This guide explains how MCP (Model Context Protocol) servers work and how this implementation is structured.

What is MCP?

MCP (Model Context Protocol) is an open protocol introduced by Anthropic that standardizes how AI models (LLMs) interact with external systems, tools, and data sources. It enables:

  • Standardized Communication: Consistent way for LLMs to access external capabilities
  • Resource Discovery: LLMs can discover and access data resources
  • Tool Invocation: LLMs can invoke actions through tools
  • Secure Access: Controlled access to system capabilities

MCP Architecture

MCP follows a client-server architecture:

┌─────────────┐         ┌─────────────┐         ┌─────────────┐
│     LLM     │────────▶│   Client   │────────▶│   Server    │
│  (Claude)   │         │  (Cursor)  │         │  (This App) │
└─────────────┘         └─────────────┘         └─────────────┘
  1. LLM: The language model that needs to access external capabilities
  2. Client: Intermediary that connects LLM to servers (e.g., Cursor IDE)
  3. Server: Exposes resources and tools via MCP protocol

MCP Components

Resources

Resources are read-only data that LLMs can access. They're identified by URIs and can be:

  • Static Resources: Fixed data like configuration files
  • Dynamic Resources: Generated on-demand like package lists
  • Template Resources: Parameterized resources (e.g., codebase://file?path={path})

Example resource URIs:

  • python:packages://installed - List of installed packages
  • project://index - Complete project index
  • codebase://file?path=src/main.py - File content

Tools

Tools are actions that LLMs can invoke.

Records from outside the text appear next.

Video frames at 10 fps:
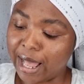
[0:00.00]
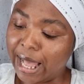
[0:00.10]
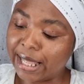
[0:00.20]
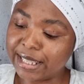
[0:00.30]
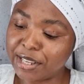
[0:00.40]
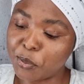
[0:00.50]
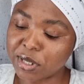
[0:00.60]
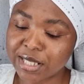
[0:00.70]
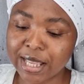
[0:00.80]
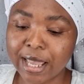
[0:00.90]
and he
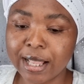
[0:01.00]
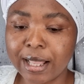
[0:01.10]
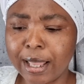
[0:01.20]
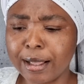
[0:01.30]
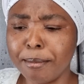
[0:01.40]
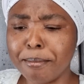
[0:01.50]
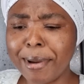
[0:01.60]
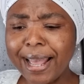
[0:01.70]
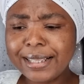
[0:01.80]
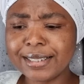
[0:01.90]
was saying, in the
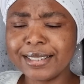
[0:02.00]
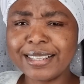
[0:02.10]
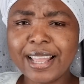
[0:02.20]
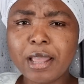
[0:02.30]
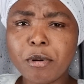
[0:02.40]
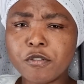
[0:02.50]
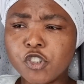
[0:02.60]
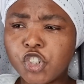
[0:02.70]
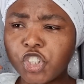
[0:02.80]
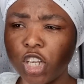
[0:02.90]
mighty name of
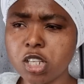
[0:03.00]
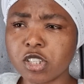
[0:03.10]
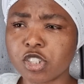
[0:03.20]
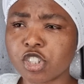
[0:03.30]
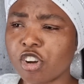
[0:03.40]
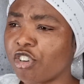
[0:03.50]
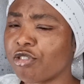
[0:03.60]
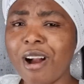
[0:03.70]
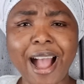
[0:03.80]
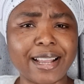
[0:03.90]
Jesus
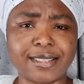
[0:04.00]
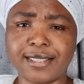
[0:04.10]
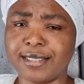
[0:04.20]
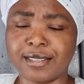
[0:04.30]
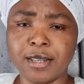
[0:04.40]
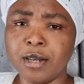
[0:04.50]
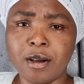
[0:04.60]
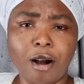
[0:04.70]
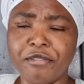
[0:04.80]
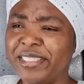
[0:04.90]
Christ
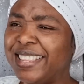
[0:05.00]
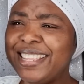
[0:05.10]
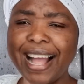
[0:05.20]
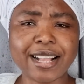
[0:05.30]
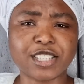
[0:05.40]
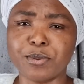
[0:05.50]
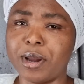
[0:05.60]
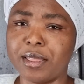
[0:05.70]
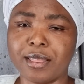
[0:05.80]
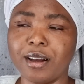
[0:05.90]
of
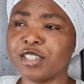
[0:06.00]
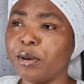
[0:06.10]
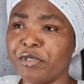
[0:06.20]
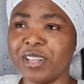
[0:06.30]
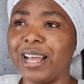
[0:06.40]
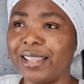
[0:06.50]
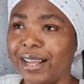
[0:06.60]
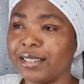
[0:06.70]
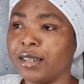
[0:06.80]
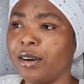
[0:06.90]
Nazareth, or something like
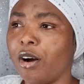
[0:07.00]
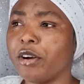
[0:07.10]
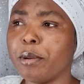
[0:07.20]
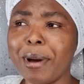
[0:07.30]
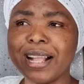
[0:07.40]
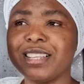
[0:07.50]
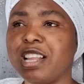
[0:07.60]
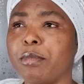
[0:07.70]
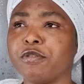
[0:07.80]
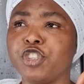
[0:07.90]
that, or in the mighty
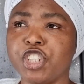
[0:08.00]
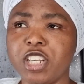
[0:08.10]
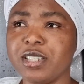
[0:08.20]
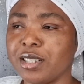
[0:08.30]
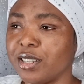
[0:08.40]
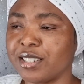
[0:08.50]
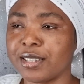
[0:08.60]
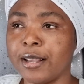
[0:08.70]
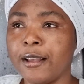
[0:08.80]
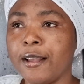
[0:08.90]
name of Jesus.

They have:

  • Name: Unique identifier
  • Description: What the tool does
  • Input Schema: JSON schema defining parameters
  • Handler Function: Code that executes the action

Example tools:

  • install - Install Python packages
  • index_project - Index a project directory
  • analyze_codebase - Analyze codebase structure

Prompts

Prompts are reusable prompt templates that servers expose to clients. They allow LLMs to use pre-defined, structured prompts with customizable arguments.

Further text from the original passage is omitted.